Just last month, Beachwood began enforcing a new law banning the use any electronic devices while driving, unless they're "hands free."
Now, a Cleveland City Councilman wants to do the same thing.
Councilman Zack Reed is the sponsor of the legislation, but he's got a lot of support. The legislation appears to be a done deal. It was before a Council Committee Wednesday morning, and will be tweaked before it reaches the full council.
The only reason it didn't pass was that Safety Director Martin Flask wants to be sure that the law fully gives police the authority to stop a driver they see on a cell phone.
Currently, state law gives that authority for texting, but not phone calls. However, is considered a secondary offense, meaning you can be ticketed but only pulled over if you've committed a separate offense.
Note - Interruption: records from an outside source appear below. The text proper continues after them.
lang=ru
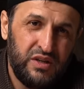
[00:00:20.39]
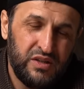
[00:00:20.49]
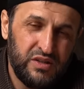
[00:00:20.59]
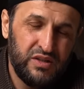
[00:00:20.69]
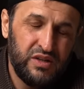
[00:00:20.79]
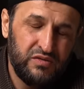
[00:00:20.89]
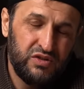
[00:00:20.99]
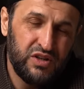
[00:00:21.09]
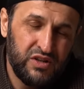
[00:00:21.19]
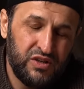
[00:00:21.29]
э, для
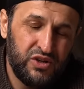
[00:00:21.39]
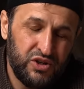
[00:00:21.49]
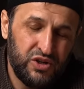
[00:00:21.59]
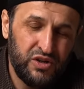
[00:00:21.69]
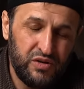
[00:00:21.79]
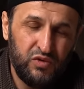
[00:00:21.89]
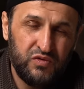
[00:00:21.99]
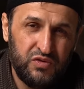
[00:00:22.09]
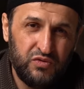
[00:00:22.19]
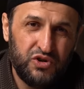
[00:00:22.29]
всех грешных рабов
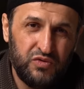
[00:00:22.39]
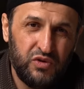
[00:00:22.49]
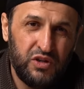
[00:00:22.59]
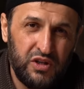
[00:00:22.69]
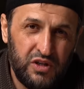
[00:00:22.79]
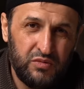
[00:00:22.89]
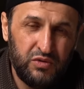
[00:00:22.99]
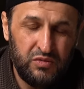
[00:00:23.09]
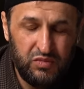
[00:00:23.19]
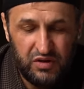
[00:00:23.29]
Всевышнего Аллаха,
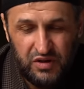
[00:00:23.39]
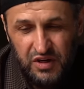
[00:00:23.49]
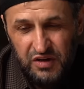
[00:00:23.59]
ибоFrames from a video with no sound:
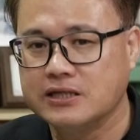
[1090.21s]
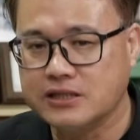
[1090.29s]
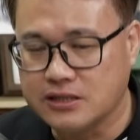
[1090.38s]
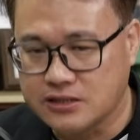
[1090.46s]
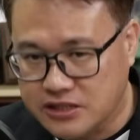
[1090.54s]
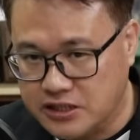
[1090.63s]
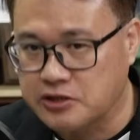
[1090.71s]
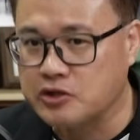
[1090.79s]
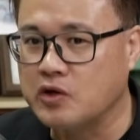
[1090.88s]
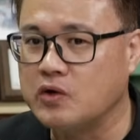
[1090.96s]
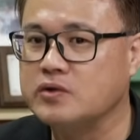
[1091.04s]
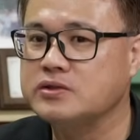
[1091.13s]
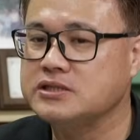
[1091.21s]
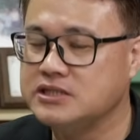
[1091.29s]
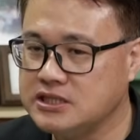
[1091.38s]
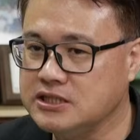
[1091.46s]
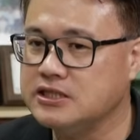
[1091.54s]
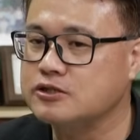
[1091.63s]
呃，成功
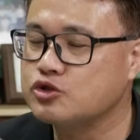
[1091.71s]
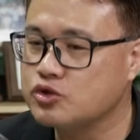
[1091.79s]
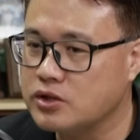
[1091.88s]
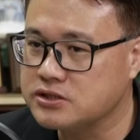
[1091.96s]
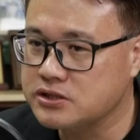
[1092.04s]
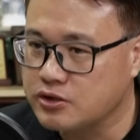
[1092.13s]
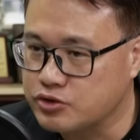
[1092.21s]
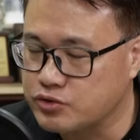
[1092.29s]
经营创造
Cleveland's law bans all use of any device that requires you to use your hands.
A blue tooth device or speaker phone would be considered legal.
Safety Director Martin Flask wants to make certain the law is enforceable.
"Doesn't give the Chief and the men and women that work for him the ability. Very simply, they could pull up alongside a car and see someone is talking on a handheld cell phone. They could turn, stick their tongue out at the cop and keep right on driving. The officers don't have the authority to stop them."
Councilman Reed and others point to California, where accidents dropped by 22% after a similar ban on handheld devices.